My moment of Zen for the week:
At yesterday's weekly Friday meeting, my boss looked at me (the only female in my team), and said "Please don't take this the wrong way, but I wanted to share a saying 'There's no such thing as an ugly woman, just a lazy one'. We can apply this same principle to innovation..."

Turns out my boss was channeling his inner Helena Rubinstein.

Cheers!

Friday, March 14, 2014

Sticks and stones

The campaign to "Ban Bossy" is getting a lot of attention right now. Lean In and Girl Scouts are collaborating on this campaign to ban the usage of the word "bossy" from our vocabulary. The premise is that since "bossy" is an adjective applied mostly to females,  young girls who are told that they are bossy often exhibit less and less of their leadership qualities over time. The end result is fewer women who are willing to be assertive in the workforce.

There are many people lauding this effort, and probably as many criticizing it. While I certainly don't like the word "bossy" (and I'm intimately familiar with the word since I was a young child), I also think it's a little extreme to go around banning words. Instead of banning bossy, why not ban what it stands for -  gender double standards? The kind of double standards that this Pantene commercial so beautifully portrays. Labels aren't going anywhere, but we can ensure that we don't apply some specifically to a particular gender. If we're going to call men assertive, let's use the same word for women instead of referring to them as pushy/whiny/nagging or the other b-word. The same goes for assertive (men) vs pushy (women), or passionate (men) vs aggressive (women).

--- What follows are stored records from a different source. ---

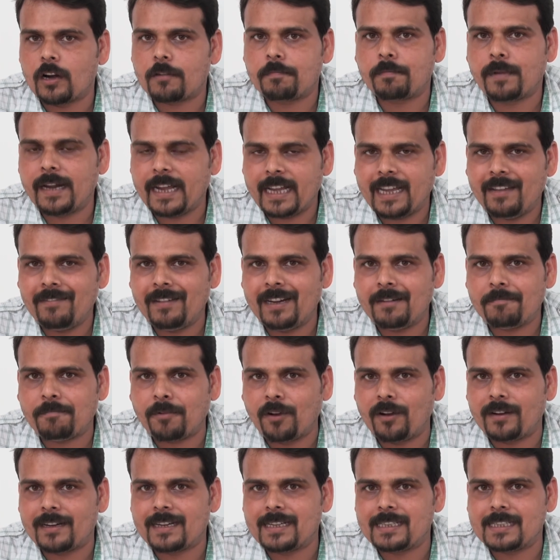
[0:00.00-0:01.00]
break-even
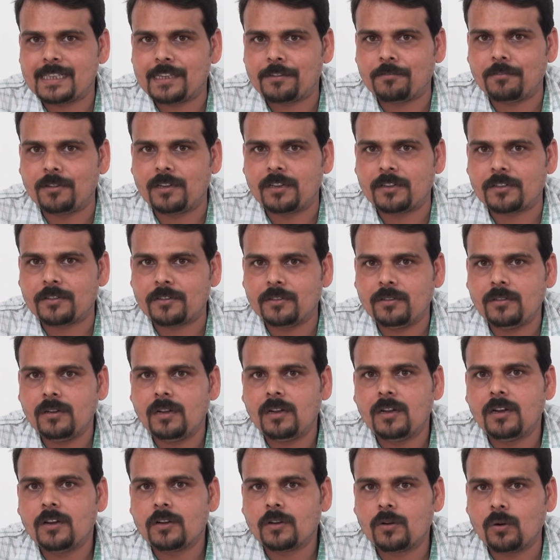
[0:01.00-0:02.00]
point is equal to
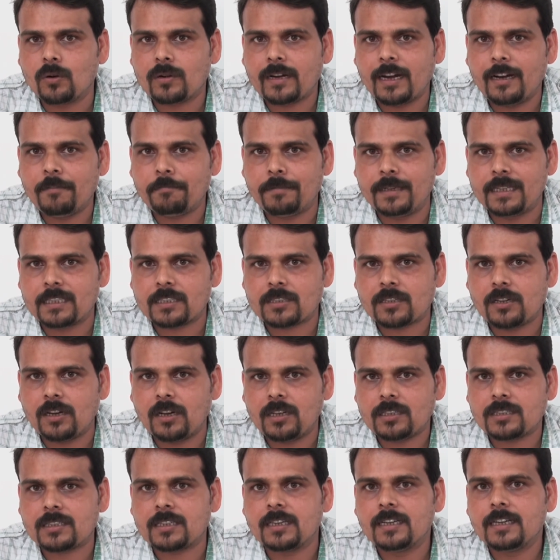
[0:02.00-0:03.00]
total fixed
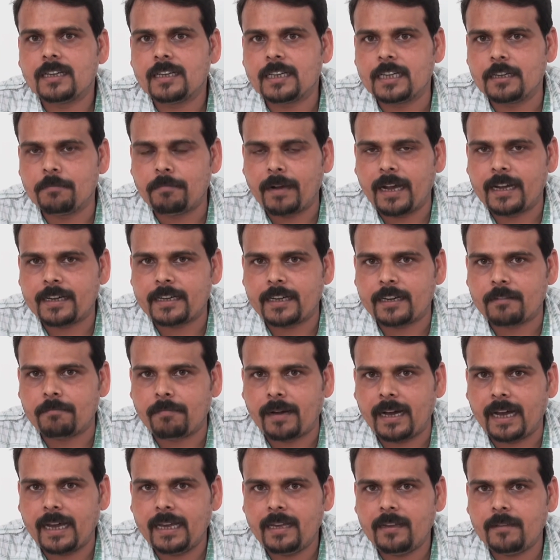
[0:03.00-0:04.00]
cost divided
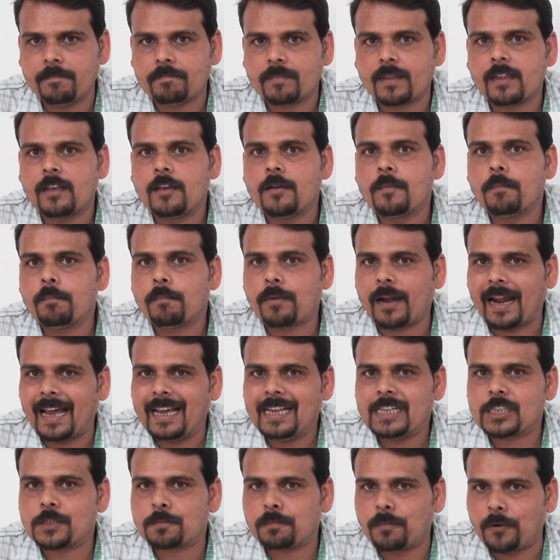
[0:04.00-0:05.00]
by
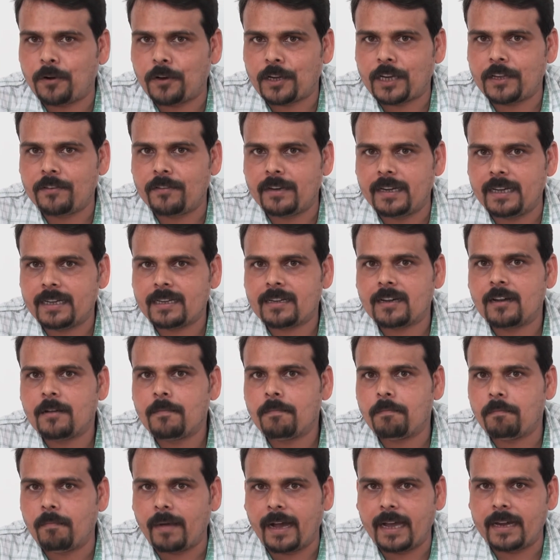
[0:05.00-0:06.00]
price per unit
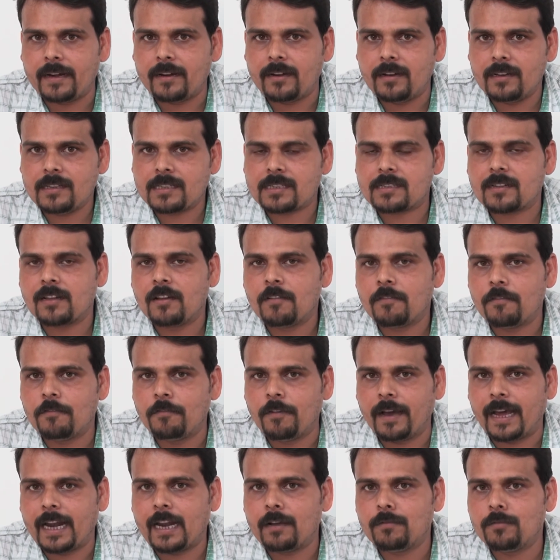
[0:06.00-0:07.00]
minus
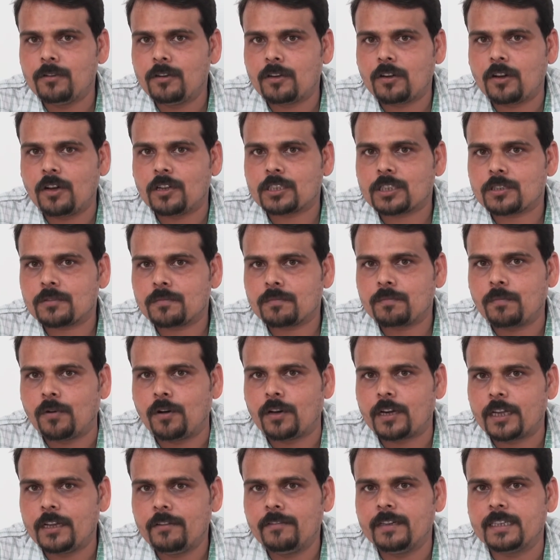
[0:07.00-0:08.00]
variable cost per
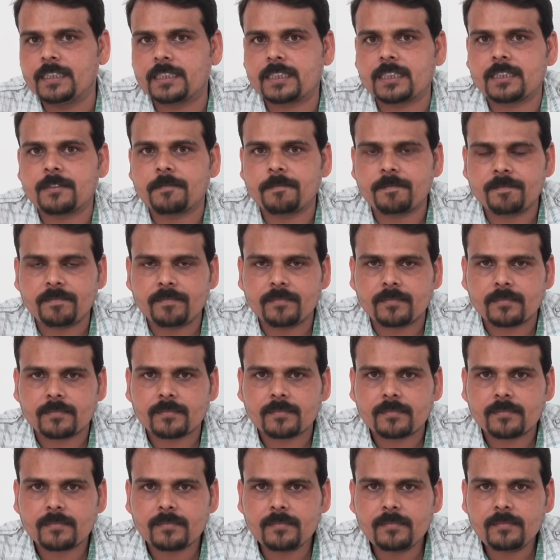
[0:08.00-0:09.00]
unit.
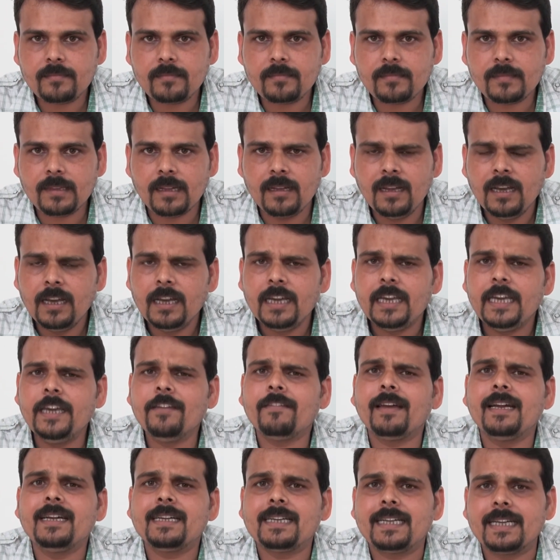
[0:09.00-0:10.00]
You
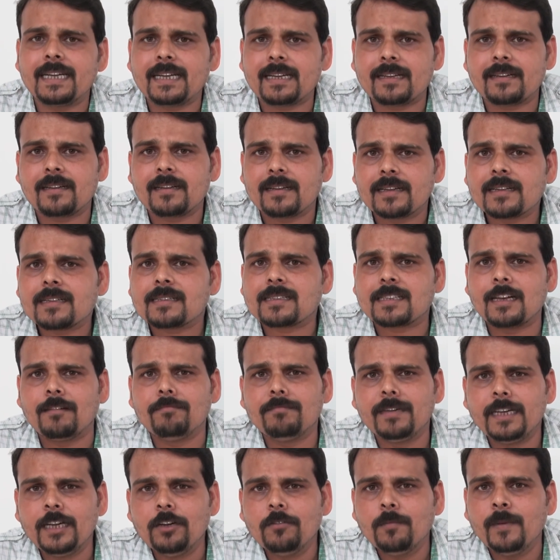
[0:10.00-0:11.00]
can take some
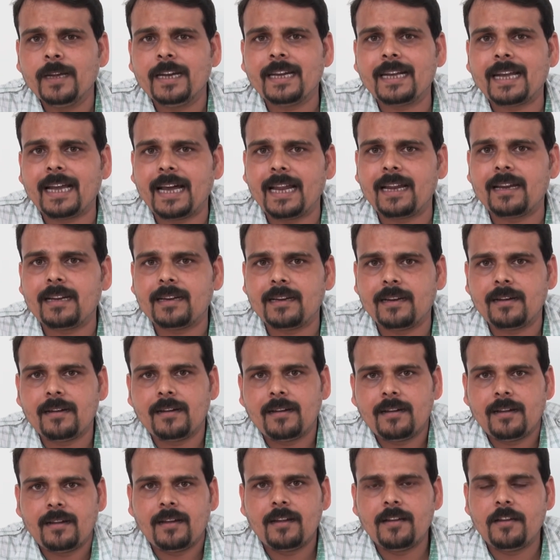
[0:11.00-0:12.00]
numerical
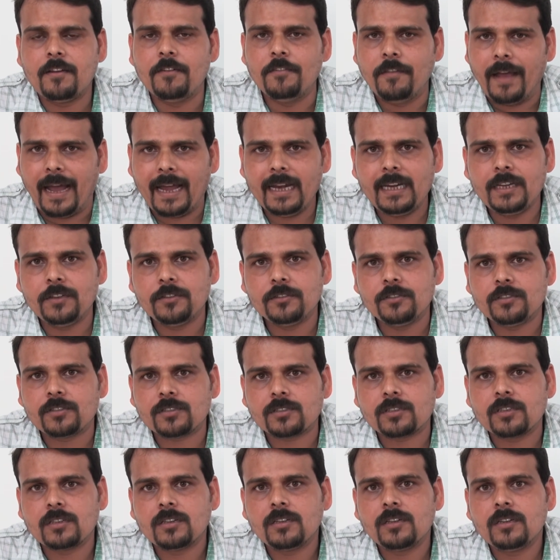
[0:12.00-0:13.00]
values
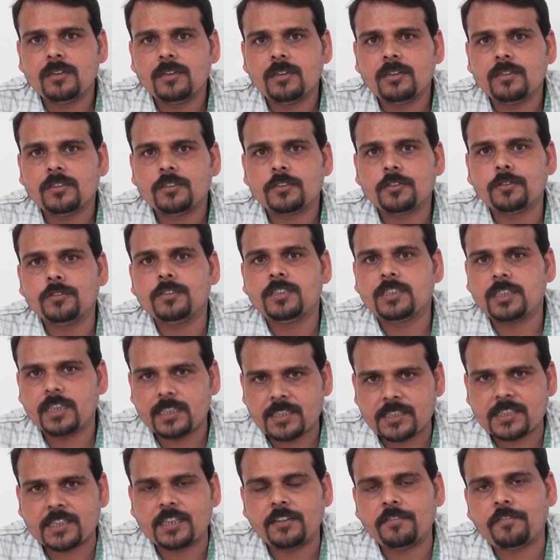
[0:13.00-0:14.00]
to
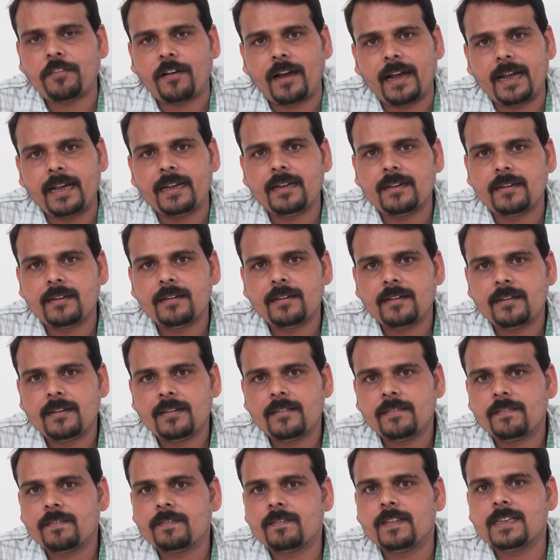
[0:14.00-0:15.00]
justify
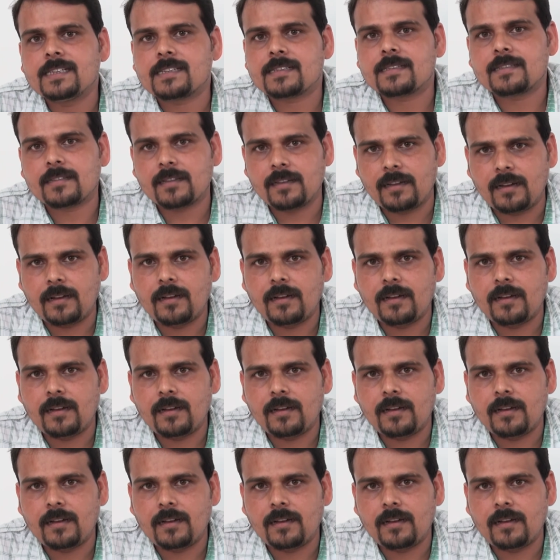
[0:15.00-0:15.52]
this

Banning a word isn't going to change how little girls perceive their behavior. Changing adult mindsets so that they are mindful of the weight gender-based labels carry just might stop adults, and therefore their children, from blurting out "bossy" or "whiney" or something similar in the playground or workplace. The same way I used to flippantly say "Oh, that's so gay!" till one day gay friend pointed out to me that it was not a very respectful phrase to use. I didn't think about the impact my words could have. I haven't used that phrase since, and every time I hear it, I gently bring up the point that using the phrase might be hurtful to some people. The same goes for the word "retarded". There are several other such words and phrases that I would use without thinking because they were OK where I grew up, but I stopped using them when I realized the impact they could have. Sharing my thoughts with friends and family when these words were used led to some people modifying their vocabulary. It's a ripple effect. Ethnic stereotypes are very common where I grew up, but living abroad opened my eyes to how insensitive I could without intending to. Sharing these perspectives can enable other people to realize how they are hurting other people, and it allows them to modify their behavior, and their children's behavior, and so on.

In my opinion, a changed mindset is more powerful than just banning a word. Ban one b-word and several others will pop up. Change a mindset ... and well, the rest follows.

Maybe someday we won't have the icon of her time writing songs like this because the words just won't be true anymore. I can hope.

Thursday, February 27, 2014

Hello World

Many years ago, I started this blog to use humor as an outlet for situations that I encountered in my daily life. I changed jobs multiple times over the last few years, and my experiences progressing up the corporate ladder made me think long and hard about several things I used to take for granted. I'd like to change gears and start talking about these things.

On the off-chance that anyone reads this, I have a request. If you know me personally, thank you for reading. Please do not use my name or any identifying information in your comments. If you don't, it's a pleasure to meet you.

Disclaimer: the views represented here are my own and do not represent those of my employer(s).